Maria estava quase dominada de impaciência e aborrecimento. Algo, entretanto, a retinha no íntimo, e pela primeira vez na vida, ela não encontrava palavra para desabafar. Uma hora antes estivera ouvindo o sermão de um frade franciscano. Fora um sermão sobre a caridade. O padre Francisco Solano, de volta de seus recentes trabalhos missionários no Paraguai e na Argentina, não poupara os ouvintes. Não tinha palavras dulçorosas para o egoísmo.

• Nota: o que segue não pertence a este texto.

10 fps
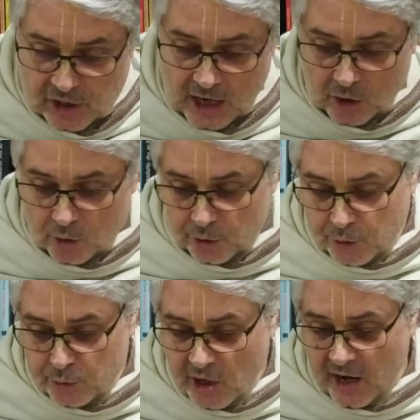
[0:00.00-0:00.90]
I go
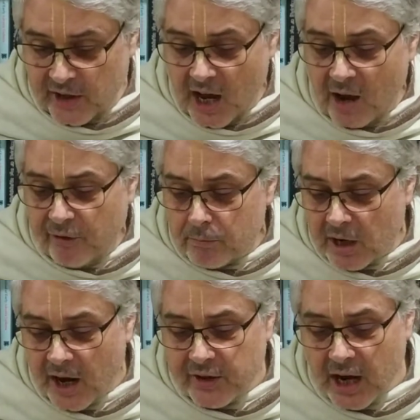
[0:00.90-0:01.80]
to Radha, from
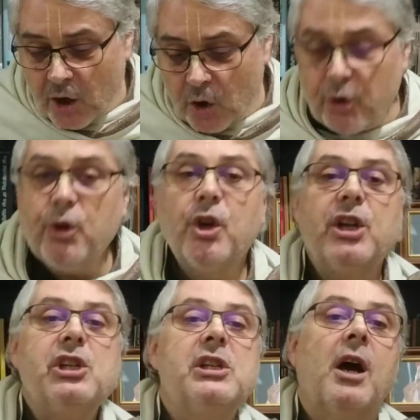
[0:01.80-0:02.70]
Radha I go to
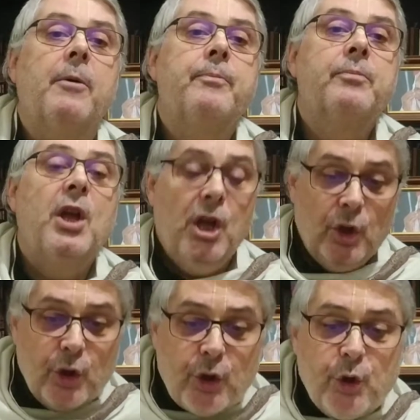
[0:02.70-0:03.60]
Krishna.
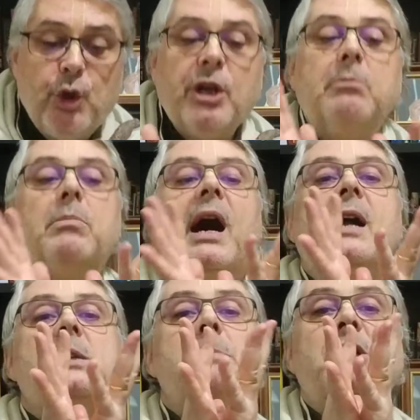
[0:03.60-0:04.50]
The two
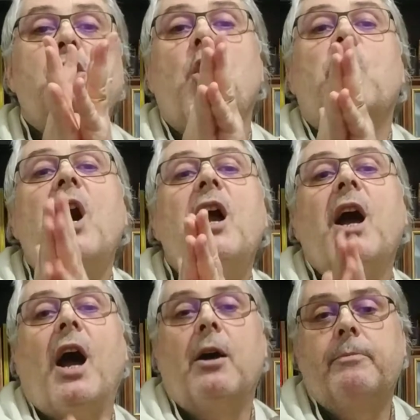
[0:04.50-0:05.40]
combined make
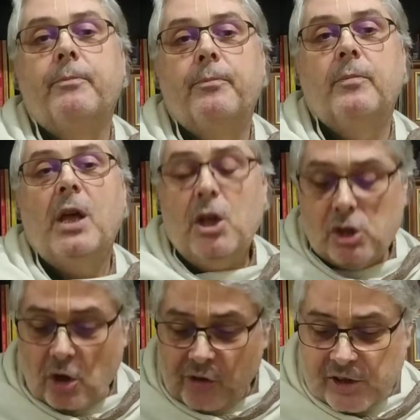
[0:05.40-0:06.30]
Gauranga.
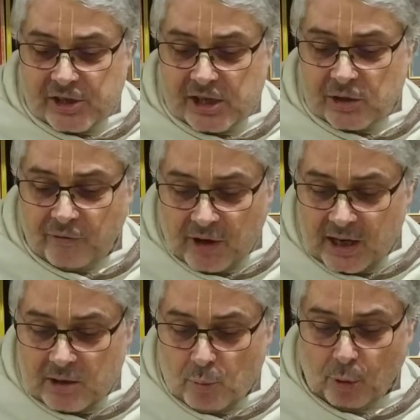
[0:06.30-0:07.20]
So this is a
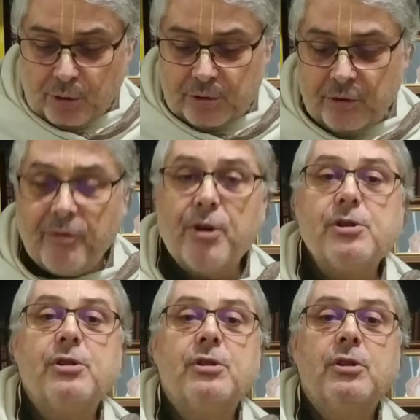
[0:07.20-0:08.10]
very important
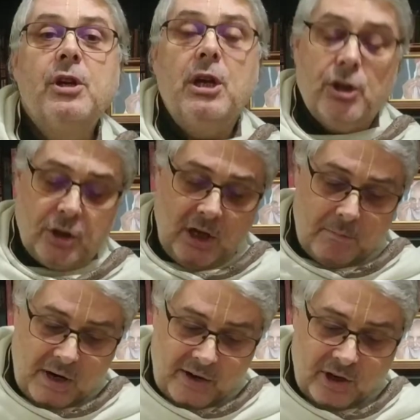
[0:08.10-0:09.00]
verse. Srila
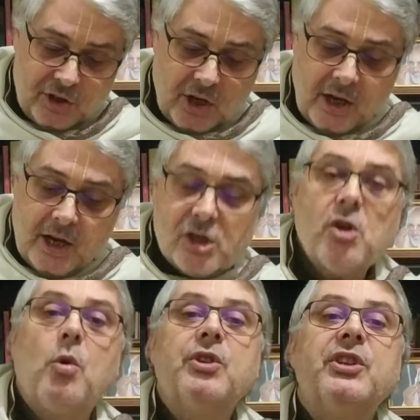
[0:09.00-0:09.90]
Madhvacharya is
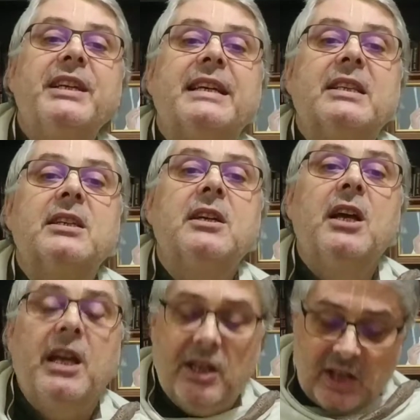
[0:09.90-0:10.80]
quoting it.
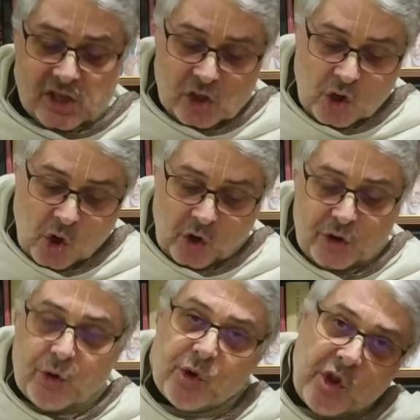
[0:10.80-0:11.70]
He doesn't go
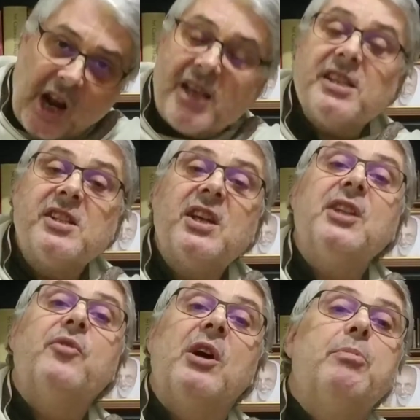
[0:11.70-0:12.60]
into the Rasa
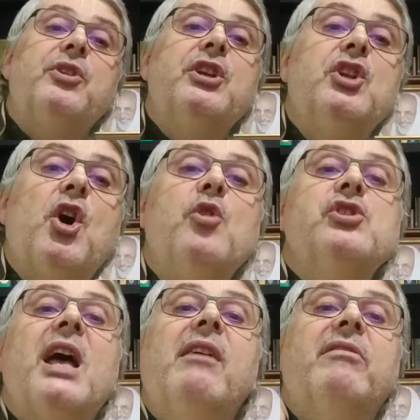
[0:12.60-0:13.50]
Tattva, but he knows
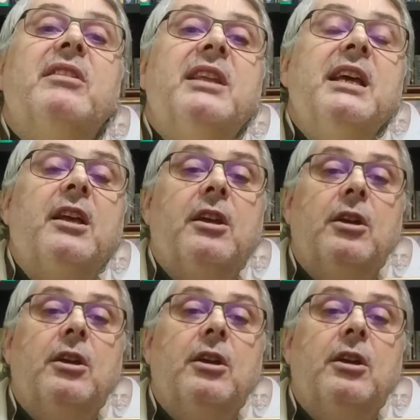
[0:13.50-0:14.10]
everything.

"Ou amais ou não amais o vosso próximo", dissera ele. "Ou nele vedes Nosso Senhor Jesus Cristo ou vosso próprio orgulho. E aquilo que vedes é que indica se ides para o Céu ou para o Inferno. O' meus irmãos! Não vos desvieis jamais de um homem porque é pobre, porque é ignorante, porque tem a pele de outra cor que a vossa! Lembrai-vos, é bem possível que vos estejais desviando de Deus".

Maria de Oliva saiu da janela e foi abrir a porta da cozinha.

- Traz a mulher para dentro - murmurou. - Ao menos podemos dar-lhe uma boa refeição.